→ **ABOUT THIS TASK**: Return exactly the span of lines in the following data that opens with the line containing "[00:01:12.01 to 00:01:12.91]" and closes with the line containing "Transcript: that is". Include nothing else.

(MATERIAL TO PROCESS begins)

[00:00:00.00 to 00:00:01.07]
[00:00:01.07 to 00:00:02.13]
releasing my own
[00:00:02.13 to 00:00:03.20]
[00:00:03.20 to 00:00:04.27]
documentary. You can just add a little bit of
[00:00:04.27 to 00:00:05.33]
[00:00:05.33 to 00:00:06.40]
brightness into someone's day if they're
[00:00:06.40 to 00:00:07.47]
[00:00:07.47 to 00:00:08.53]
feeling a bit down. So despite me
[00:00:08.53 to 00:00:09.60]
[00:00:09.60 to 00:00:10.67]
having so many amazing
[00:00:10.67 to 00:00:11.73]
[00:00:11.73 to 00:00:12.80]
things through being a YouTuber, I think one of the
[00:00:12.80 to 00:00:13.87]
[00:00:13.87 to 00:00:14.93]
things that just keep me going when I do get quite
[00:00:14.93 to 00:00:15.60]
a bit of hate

(MATERIAL TO PROCESS ends)
(MATERIAL TO PROCESS begins)

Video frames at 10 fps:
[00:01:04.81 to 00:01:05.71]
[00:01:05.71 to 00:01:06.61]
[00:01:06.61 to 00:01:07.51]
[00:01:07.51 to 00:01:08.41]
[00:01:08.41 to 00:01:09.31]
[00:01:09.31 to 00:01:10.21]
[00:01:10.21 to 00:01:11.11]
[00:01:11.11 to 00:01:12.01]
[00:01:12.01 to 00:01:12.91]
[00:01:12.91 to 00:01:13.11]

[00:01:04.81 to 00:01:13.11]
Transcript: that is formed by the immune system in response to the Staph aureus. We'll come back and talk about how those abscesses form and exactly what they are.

(MATERIAL TO PROCESS ends)
(MATERIAL TO PROCESS begins)

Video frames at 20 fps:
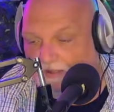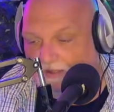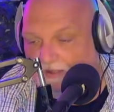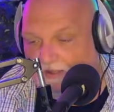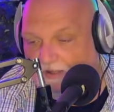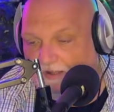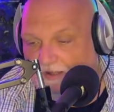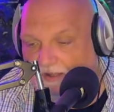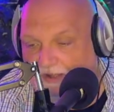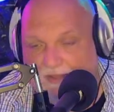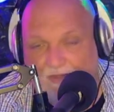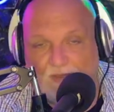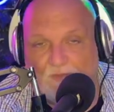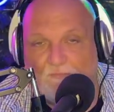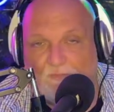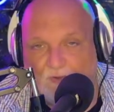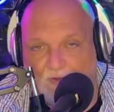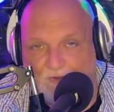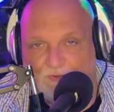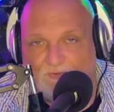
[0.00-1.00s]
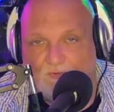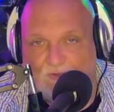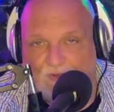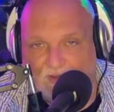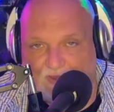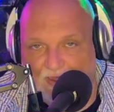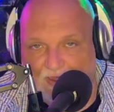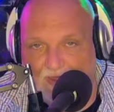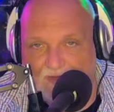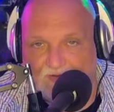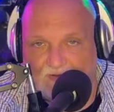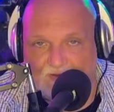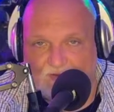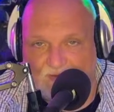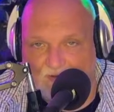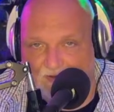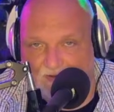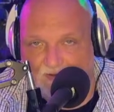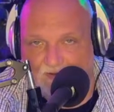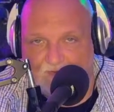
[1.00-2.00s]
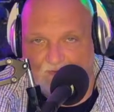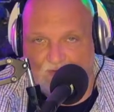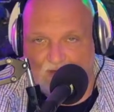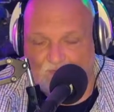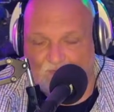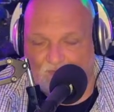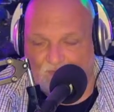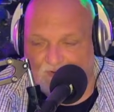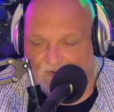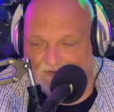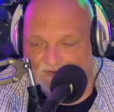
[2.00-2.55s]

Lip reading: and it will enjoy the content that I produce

(MATERIAL TO PROCESS ends)

→ **EXERCISE RESULT**:
[00:01:12.01 to 00:01:12.91]
[00:01:12.91 to 00:01:13.11]

[00:01:04.81 to 00:01:13.11]
Transcript: that is formed by the immune system in response to the Staph aureus. We'll come back and talk about how those abscesses form and exactly what they are.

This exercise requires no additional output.